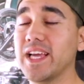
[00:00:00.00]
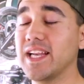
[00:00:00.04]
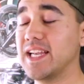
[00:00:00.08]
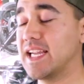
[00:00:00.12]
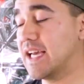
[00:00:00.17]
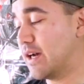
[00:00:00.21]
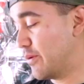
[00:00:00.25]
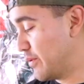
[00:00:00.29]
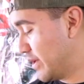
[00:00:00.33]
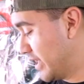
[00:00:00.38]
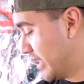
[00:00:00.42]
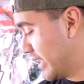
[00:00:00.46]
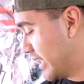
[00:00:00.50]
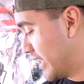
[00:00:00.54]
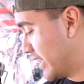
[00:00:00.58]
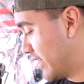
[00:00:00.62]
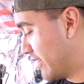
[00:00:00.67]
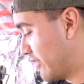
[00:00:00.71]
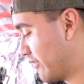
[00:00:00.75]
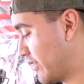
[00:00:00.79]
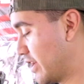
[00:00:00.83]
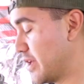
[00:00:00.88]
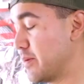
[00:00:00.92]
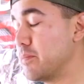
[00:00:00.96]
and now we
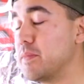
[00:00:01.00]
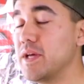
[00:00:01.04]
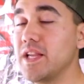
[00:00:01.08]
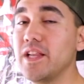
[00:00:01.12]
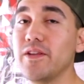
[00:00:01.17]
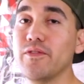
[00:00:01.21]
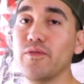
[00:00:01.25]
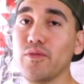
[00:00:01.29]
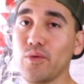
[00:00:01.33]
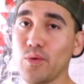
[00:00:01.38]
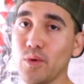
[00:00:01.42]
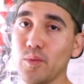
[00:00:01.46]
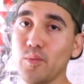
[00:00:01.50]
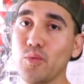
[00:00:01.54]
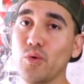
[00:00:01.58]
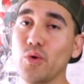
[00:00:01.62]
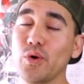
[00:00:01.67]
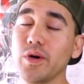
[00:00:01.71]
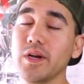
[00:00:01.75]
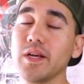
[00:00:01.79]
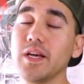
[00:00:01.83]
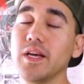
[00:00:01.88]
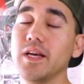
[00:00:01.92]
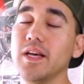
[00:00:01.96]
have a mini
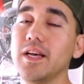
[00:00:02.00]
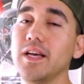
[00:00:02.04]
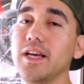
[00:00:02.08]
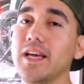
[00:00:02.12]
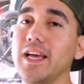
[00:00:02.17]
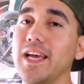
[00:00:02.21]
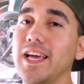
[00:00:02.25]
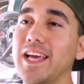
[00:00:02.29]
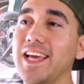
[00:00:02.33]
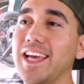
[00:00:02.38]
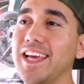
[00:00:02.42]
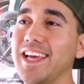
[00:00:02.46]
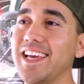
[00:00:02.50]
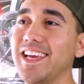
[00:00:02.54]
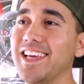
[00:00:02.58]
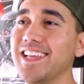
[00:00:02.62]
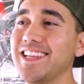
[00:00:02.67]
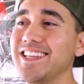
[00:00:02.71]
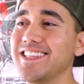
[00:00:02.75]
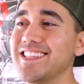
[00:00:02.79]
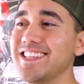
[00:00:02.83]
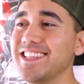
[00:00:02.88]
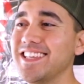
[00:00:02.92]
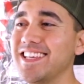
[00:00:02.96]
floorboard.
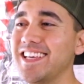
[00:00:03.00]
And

• • • • • • •

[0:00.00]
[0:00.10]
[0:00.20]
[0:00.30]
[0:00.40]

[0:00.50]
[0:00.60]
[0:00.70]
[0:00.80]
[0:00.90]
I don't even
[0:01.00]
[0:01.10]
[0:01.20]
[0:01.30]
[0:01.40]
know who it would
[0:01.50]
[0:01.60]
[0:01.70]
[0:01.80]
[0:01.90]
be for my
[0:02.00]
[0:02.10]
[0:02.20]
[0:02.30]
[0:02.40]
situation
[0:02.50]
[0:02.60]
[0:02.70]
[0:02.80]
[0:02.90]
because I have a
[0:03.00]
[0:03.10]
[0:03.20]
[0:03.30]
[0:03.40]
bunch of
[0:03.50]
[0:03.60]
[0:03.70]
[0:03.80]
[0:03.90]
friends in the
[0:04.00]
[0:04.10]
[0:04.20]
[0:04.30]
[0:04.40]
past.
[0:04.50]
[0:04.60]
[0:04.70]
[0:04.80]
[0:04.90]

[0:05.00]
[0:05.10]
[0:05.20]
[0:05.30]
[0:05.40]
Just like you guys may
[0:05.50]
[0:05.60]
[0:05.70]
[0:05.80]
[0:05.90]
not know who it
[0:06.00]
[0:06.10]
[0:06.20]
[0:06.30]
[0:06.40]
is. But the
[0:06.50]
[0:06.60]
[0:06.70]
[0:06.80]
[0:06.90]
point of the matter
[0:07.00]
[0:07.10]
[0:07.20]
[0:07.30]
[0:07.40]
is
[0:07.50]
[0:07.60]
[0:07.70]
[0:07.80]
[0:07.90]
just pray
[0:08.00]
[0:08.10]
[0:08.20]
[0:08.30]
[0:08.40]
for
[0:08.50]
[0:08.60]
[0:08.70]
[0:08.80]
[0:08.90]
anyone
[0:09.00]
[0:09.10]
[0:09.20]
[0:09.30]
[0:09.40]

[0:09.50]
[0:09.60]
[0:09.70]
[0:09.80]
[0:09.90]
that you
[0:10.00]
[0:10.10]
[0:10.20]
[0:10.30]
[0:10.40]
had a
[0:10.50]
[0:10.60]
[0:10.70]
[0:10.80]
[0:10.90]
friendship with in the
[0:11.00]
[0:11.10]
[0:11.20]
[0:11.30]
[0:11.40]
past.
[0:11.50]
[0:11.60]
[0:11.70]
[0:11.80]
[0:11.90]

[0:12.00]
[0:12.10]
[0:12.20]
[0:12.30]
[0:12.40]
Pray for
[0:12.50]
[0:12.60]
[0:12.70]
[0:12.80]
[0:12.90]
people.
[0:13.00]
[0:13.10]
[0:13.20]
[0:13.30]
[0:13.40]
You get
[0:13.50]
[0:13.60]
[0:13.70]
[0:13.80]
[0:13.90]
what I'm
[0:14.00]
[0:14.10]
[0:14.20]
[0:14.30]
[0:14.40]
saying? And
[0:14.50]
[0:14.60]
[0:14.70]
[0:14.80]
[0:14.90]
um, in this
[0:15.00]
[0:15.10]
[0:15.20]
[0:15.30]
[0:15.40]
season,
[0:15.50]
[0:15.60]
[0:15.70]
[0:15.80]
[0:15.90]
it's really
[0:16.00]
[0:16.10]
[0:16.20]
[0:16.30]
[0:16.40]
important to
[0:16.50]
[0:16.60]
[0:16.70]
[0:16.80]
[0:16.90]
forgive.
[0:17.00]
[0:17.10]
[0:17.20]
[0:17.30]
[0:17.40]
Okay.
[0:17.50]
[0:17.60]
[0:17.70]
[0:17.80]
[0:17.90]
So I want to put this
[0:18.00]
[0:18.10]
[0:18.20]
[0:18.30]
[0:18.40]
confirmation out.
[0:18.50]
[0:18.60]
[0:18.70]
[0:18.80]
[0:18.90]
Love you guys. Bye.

• • • • • • •

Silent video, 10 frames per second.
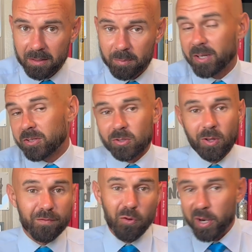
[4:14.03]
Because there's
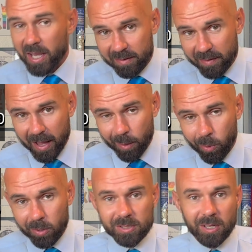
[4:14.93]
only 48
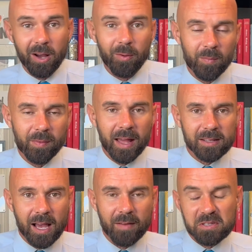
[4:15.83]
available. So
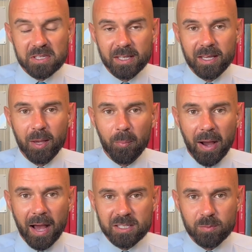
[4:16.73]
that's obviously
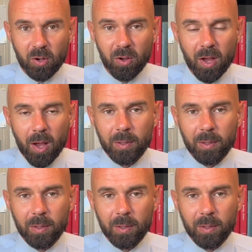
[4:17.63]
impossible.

• • • • • • •

Print exactly, with no pictures, the lines above from the one that holds "[00:00:00.00]" through the one that holds "[00:00:00.67]", both of them included.

**Task solution:**
[00:00:00.00]
[00:00:00.04]
[00:00:00.08]
[00:00:00.12]
[00:00:00.17]
[00:00:00.21]
[00:00:00.25]
[00:00:00.29]
[00:00:00.33]
[00:00:00.38]
[00:00:00.42]
[00:00:00.46]
[00:00:00.50]
[00:00:00.54]
[00:00:00.58]
[00:00:00.62]
[00:00:00.67]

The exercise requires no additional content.